FIESTA DE CONVIVENCIA EN FAMILIA
El pasado 13 de junio quedará en nuestro colegio como una fecha para recordar por mucho tiempo. Y es que el volver a celebrar la Fiesta de Convivencia de toda la comunidad educativa en el centro escolar era el anhelo de muchos, no sólo porque los padres querían que sus hijos volvieran a sentir lo que ellos vivieron y con tanto cariño y emoción guardan en su recuerdo, sino por la experiencia de vivir una jornada de auténtica familia en un ambiente cercano y acogedor en el que todo tuvo su sitio y su momento.
Sin duda, suponía un gran reto, casi un sueño, devolver esta fiesta al colegio después de más de veinticinco años. Parecía difícil, casi imposible, pero gracias al cariño, dedicación y esfuerzo de muchos padres y profesores, y a la inestimable colaboración del equipo directivo, se hizo realidad. Fue una velada familiar que todos disfrutamos haciendo así del colegio, nuestro colegio, un poquito más parte de nuestro hogar.

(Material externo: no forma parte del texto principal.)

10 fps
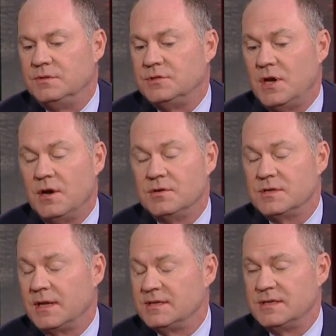shares
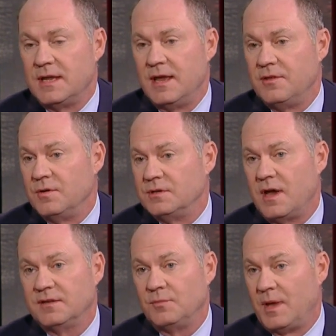and gets together and
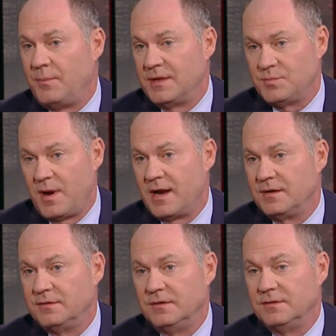talks about best
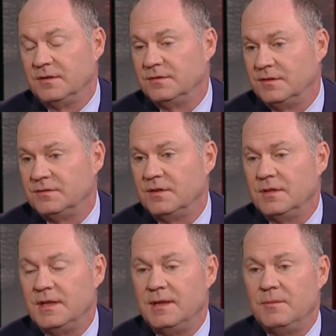practices
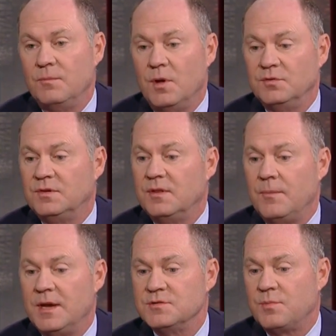consistently. Most of the
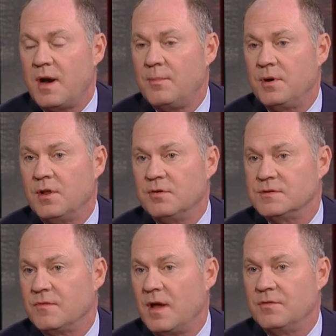major property
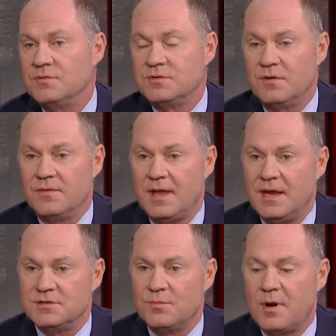owners have gone through
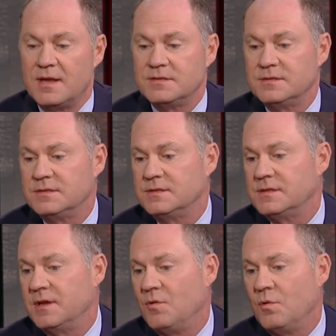certification processes.
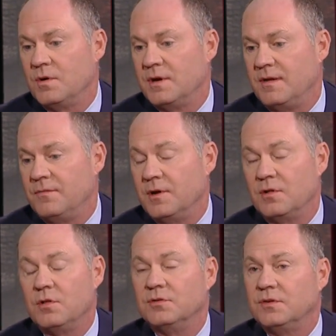They coordinate very
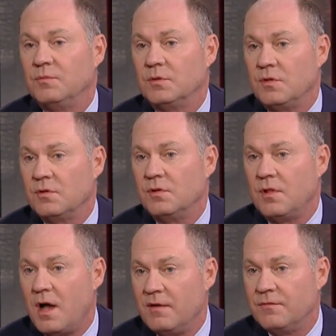closely with local
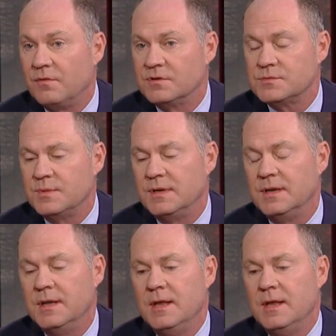law enforcement.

Ha sido una tarea ilusionante y muy exigente, pero puesta en manos del Señor todo ha sido más llevadero. Y es que ante las adversidades, poner nuestras vidas bajo la mirada de Jesús es siempre la mejor opción. Pero nada de todo esto habría sido posible sin la entrega generosa y desinteresada de tantos padres y profesores que, con mimo y paciencia, pusieron su tiempo, su creatividad y sus manos al servicio de este sueño común.
Su implicación, silenciosa en muchos casos, fue la verdadera columna vertebral de esta jornada. Desde la organización hasta los pequeños detalles logísticos, cada gesto sumó para que todo fluyera con armonía.
A ello se sumó la colaboración valiosa de distintos colectivos de nuestra ciudad, que no quisieron perder la oportunidad de formar parte de esta fiesta tan especial. Empresas locales, la consejería de Medio Ambiente de la CAM y el ejército aunaron fuerzas con nosotros, demostrando que cuando hay voluntad de colaborar, el bien común se multiplica. Su presencia y apoyo fueron un testimonio claro de que el colegio también forma parte viva del tejido social de la ciudad.
Uno de los momentos más esperados fue, sin duda, la tradicional tómbola, que este año superó todas las expectativas. Con más de 1.200 regalos entregados, gracias a la generosidad de particulares y comercios, la ilusión se desbordó entre pequeños y mayores. Cada premio, grande o pequeño, arrancaba sonrisas y creaba recuerdos imborrables.
La novedad de los distintos puestos de comida también aportó un toque especial y diverso. Desde los típicos platos de jamón y queso o pinchitos a los perritos calientes y minihamburguesas, todo el que se acercó encontró algo que disfrutar. El ambiente que se generó reflejaba el espíritu de comunidad: compartir, conversar y saborear juntos. Y es que la comensalidad no es solo comer juntos, es construir comunión, celebrar la vida y hacer visible el amor de Dios.
Los más pequeños encontraron su rincón de alegría en las numerosas actividades preparadas para ellos. Juegos, competiciones, pintacaras, … todo pensado para que vivieran un día lleno de diversión. Sus risas y carreras daban vida a cada rincón del colegio y contagiaban de energía a todos los presentes.
Uno de los momentos más especiales de la velada fue la actuación musical de la cantante María Mendoza, que deleitó a todos con su voz, su cercanía y su profesionalidad. Su presencia llenó el patio de un ambiente festivo y especial, animando una jornada que difícilmente podremos olvidar.
Las actuaciones de los alumnos pusieron la nota artística y emotiva a la jornada. Con entusiasmo, nervios y mucho talento, subieron al escenario para mostrar lo mejor de sí. Fueron momentos entrañables que reflejaban no sólo su aprendizaje, sino también su crecimiento como personas.
Sin duda, la Fiesta de Convivencia volvió a casa y lo hizo para quedarse, porque cuando una comunidad se une por amor, por ilusión y por fe, lo que parece imposible se convierte en realidad. ¡Gracias a todos los que lo hicieron posible! Y es que no podemos olvidar que “Contigo somos Buen Consejo”.